Tenue des CA et AGO des entreprises le même jour : une pratique à multiples risques

L’Ordre national des experts comptables et comptables agréés du Burkina Faso (ONECCA-BF) a organisé un déjeuner professionnel, le mardi 16 avril 2024, à Ouagadougou sur le thème : «La régularité de la tenue le même jour des CA et AGO d’arrêté et d’approbation des états financiers annuels : quelles causes, quels risques et quelles perspectives ».

Au Burkina, la tenue le même jour des Conseils d’administration (CA) et des Assemblées générales ordinateurs (AGO) des sociétés est en passe de devenir une pratique courante. Cette façon de faire dans la gouvernance des entreprises comporte de nombreux risques. L’Ordre national des experts comptables et comptables agréés du Burkina Faso (ONECCA-BF) veut contribuer à lutter contre ce phénomène et à garantir la régularité de ces rencontres, conformément aux dispositions légales. A cet effet, il a organisé un déjeuner professionnel, le mardi 16 avril 2024, à Ouagadougou sur le thème : « La régularité de la tenue le même jour des CA et AGO d’arrêté et d’approbation des états financiers annuels : quelles causes, quels risques et quelles perspectives ». Une soixantaine d’experts comptables, de comptables agréés, d’avocats, de juristes, de banquiers, d’assureurs et de représentants de sociétés ont pris part à cette rencontre. Selon le panéliste, Alain Zerbo, président du Tribunal de commerce de Ouagadougou, le droit OHADA a prévu des dispositions supplétives qui permettent d’aménager la tenue des CA et AGO, à travers notamment les statuts et règlements des sociétés commerciales. Cependant, la tenue de ces deux rencontres le même jour comporte des risques de nullité que le juge peut être amené à prononcer en cas de saisie d’un actionnaire. Mais qu’est-ce qui justifie que les sociétés tiennent ces deux rencontres en une seule date ? Le besoin de s’assurer de la disponibilité et de la présence de tous les administrateurs et actionnaires, de minimiser les coûts de la tenue de ces réunions liées aux acteurs résidant à l’étranger, sont les raisons le plus souvent évoquées, a répondu le panéliste Bobson Coulibaly, avocat et secrétaire général du bureau.

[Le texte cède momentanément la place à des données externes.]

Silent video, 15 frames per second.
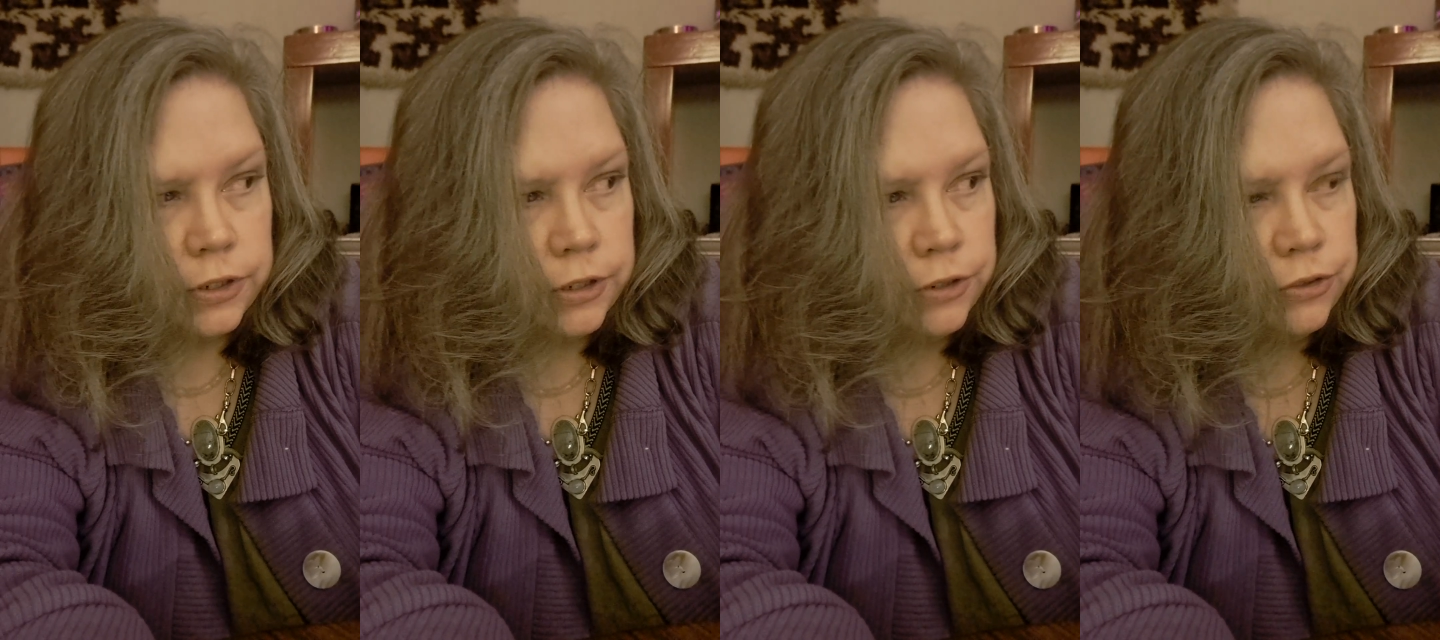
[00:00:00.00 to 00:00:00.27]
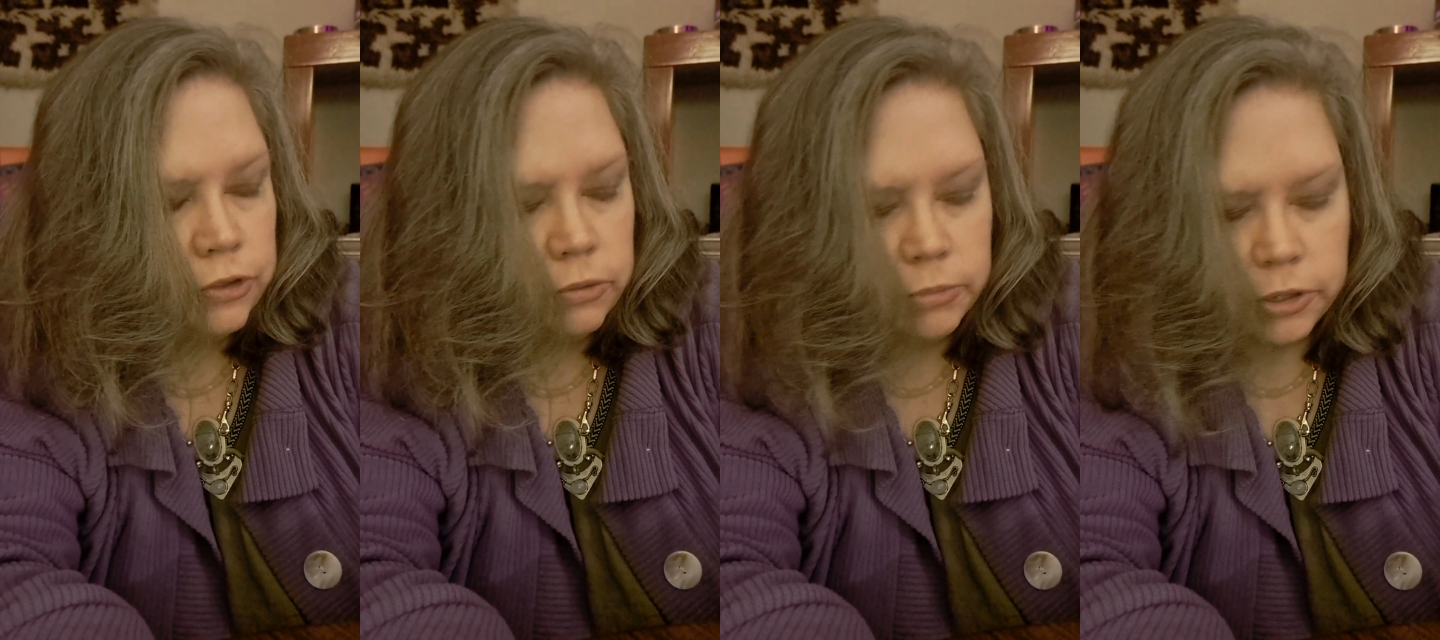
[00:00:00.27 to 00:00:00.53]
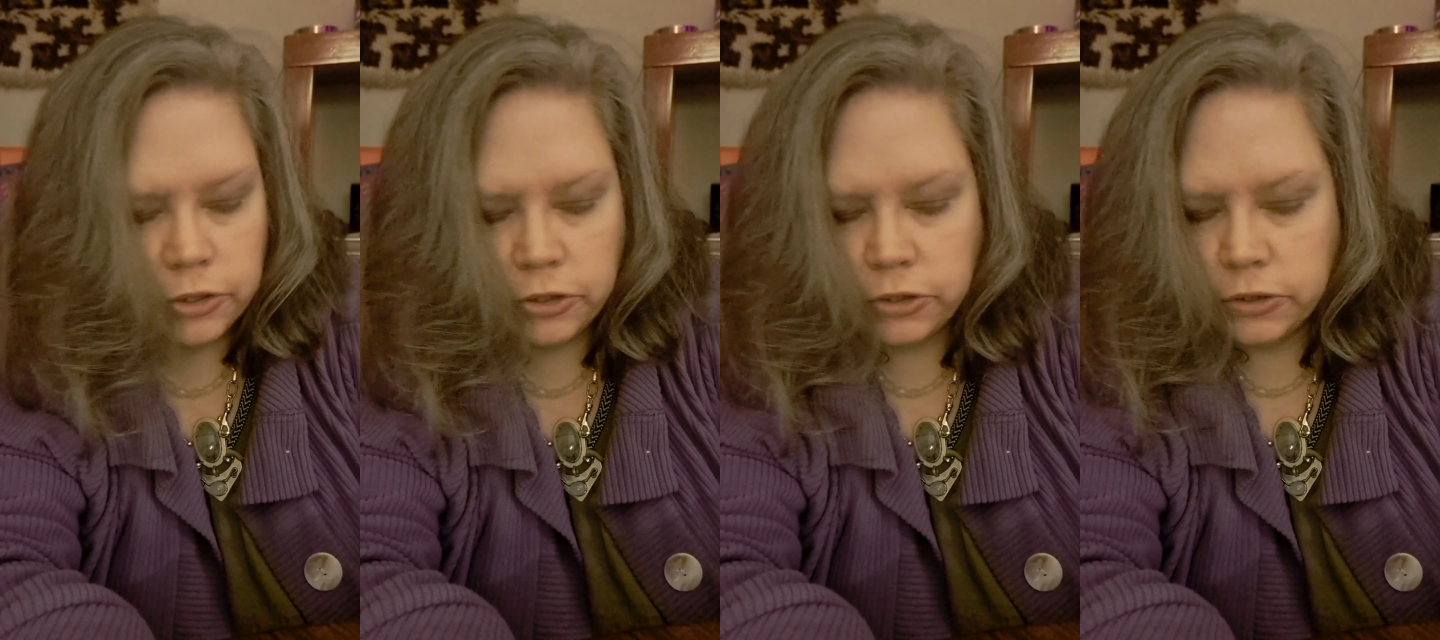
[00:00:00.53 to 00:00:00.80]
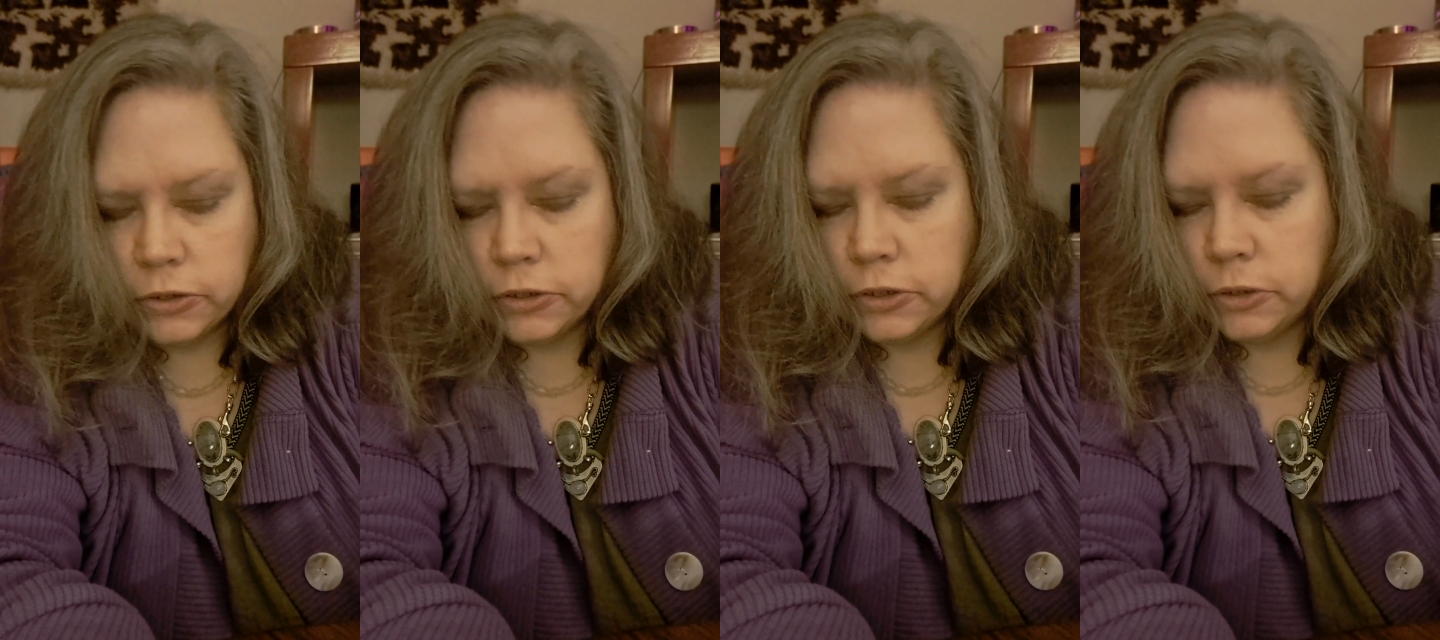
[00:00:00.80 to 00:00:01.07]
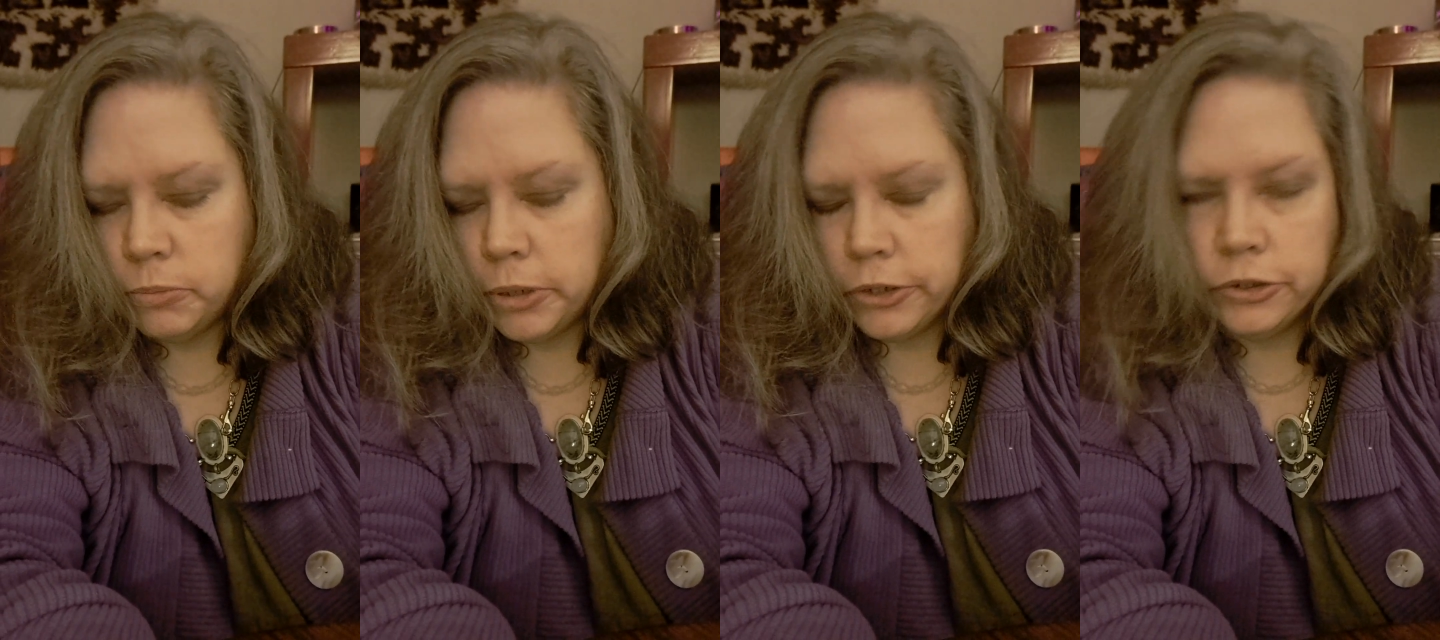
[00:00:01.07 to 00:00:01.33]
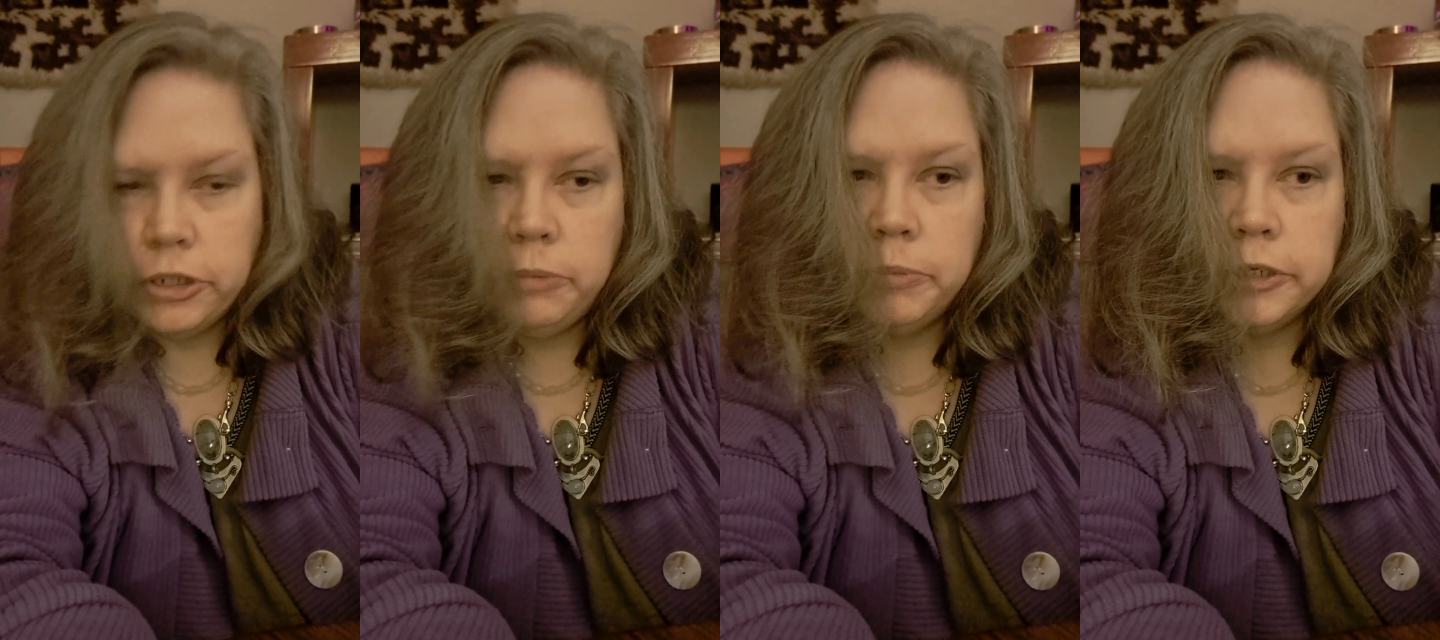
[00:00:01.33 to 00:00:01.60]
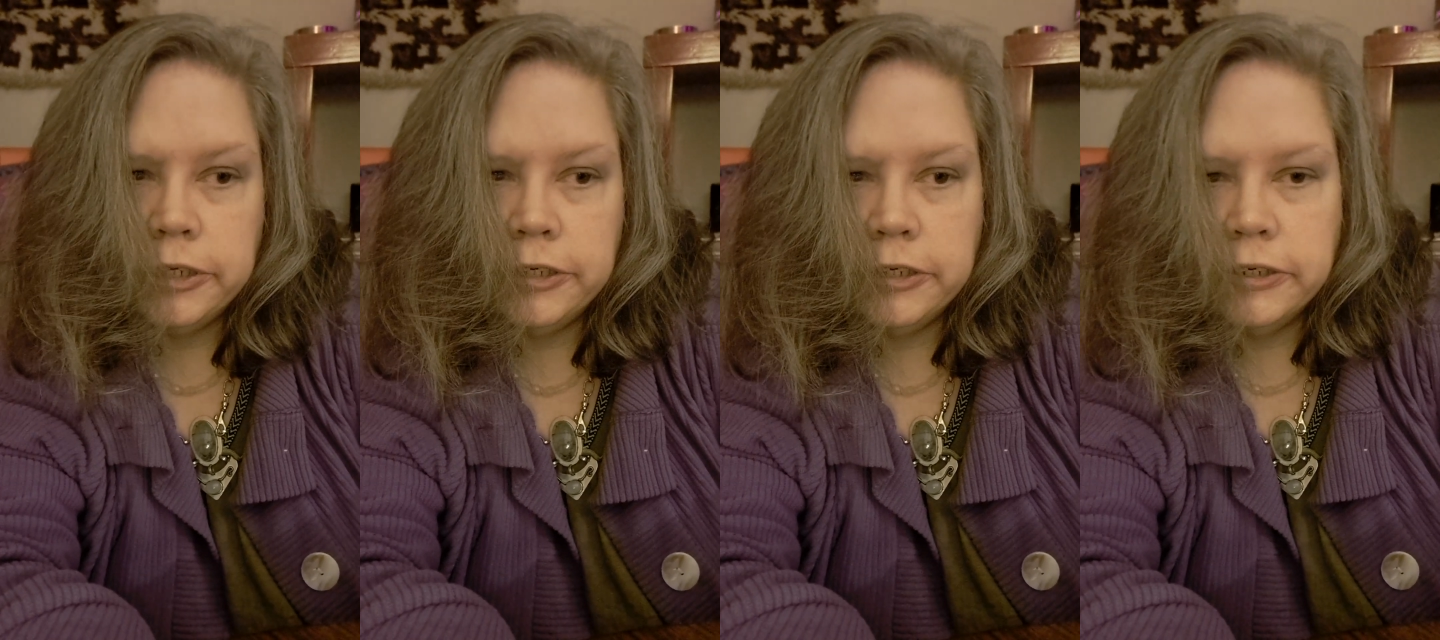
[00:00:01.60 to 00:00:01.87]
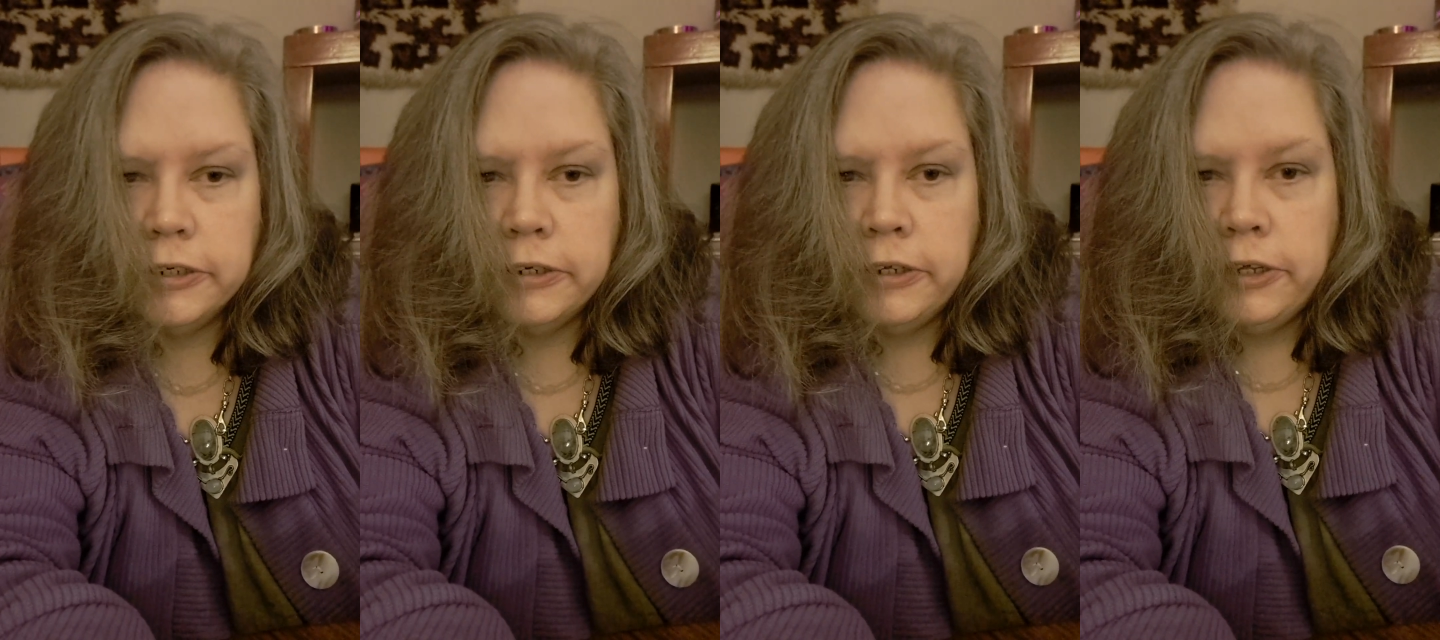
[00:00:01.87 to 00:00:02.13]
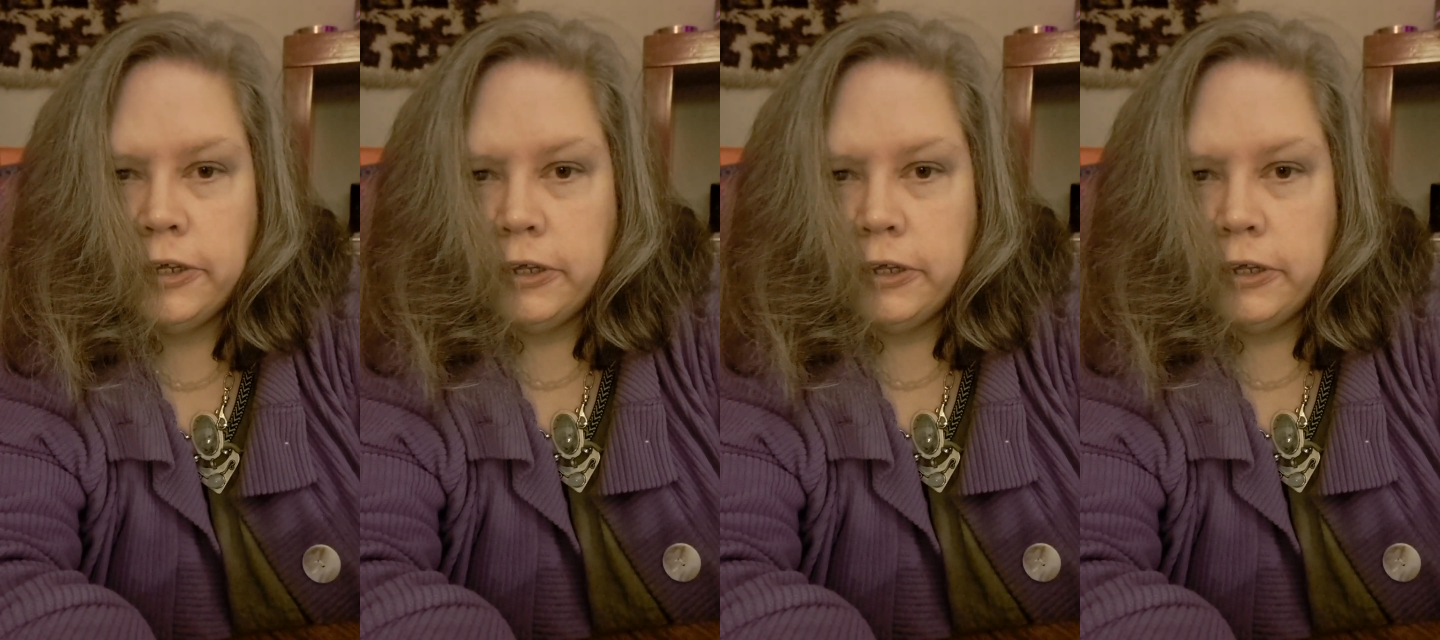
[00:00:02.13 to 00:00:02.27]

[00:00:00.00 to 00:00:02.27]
interdimensional party planner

L’exception en passe de devenir la règle

Les participants ont formulé des recommandations visant à assurer la tenue régulière des CA et des AGO.

A ces raisons s’ajoutent la proximité et la familiarité entre les membres du CA. Pour Me Coulibaly, même si la loi a prévu des possibilités de régularisation de ces rencontres, cela n’exonère pas les dirigeants sociaux de leur responsabilité qui peut être engagée en cas de litige. Les avocats, en tant que conseils des sociétés, ont l’obligation d’égalité entre les actionnaires, de fournir des conseils juridiques avisés. Leur responsabilité peut également être engagée. Ils peuvent donc être poursuivis devant les tribunaux, a-t-il indiqué. Le président de l’ONECCA-BF, Yacouba Traoré, a déploré que ce qui semble être un aménagement exceptionnel soit en passe de devenir la règle, surtout que la tenue cumulée des CA et AGO comporte des « risques systémiques ». Il s’agit notamment des risques de conflits d’intérêts, d’absence de temps pour un examen adéquat des rapports, de non-respect des procédures légales, de possibilité de fraudes, de remises en causes des actes posés, de litiges. « Prenons l’exemple d’une assemblée générale, tenue dans de telles conditions, décide de la distribution des dividendes et qui ont été servis. Imaginez les conséquences sur la vie et même l’image de cette société si cette décision venait à être attaquée et remise en cause », s’est-il interrogé. Pour l’expert-comptable commissaire au compte, la tenue des CA et AGO en un jour pose un problème de datation de ses rapports. Tout comme les avocats, les commissaires au compte qui ont un grand rôle à jouer dans la gouvernance des entreprises peuvent également voir leur responsabilité professionnelle, civile, pénale et disciplinaire être engagée en cas de litige, a souligné le président Traoré. Pour éviter ces risques, aussi bien pour les sociétés que les professionnels qui les accompagnent, Me Coulibaly recommande que les CA et AGO se tiennent à des jours différents, tout en respectant les délais prévus par l’Acte uniforme OHADA sur le droit des sociétés. Le vice-président de l’ONECCA-BF a indiqué que la tenue de ce déjeuner professionnel vise, entre autres, à formuler des recommandations pour parer aux difficultés liées à la tenue le même jour des CA et les AGO, afin d’assurer la régularité de ces rencontres et la transparence financière dans la gouvernance des entreprises.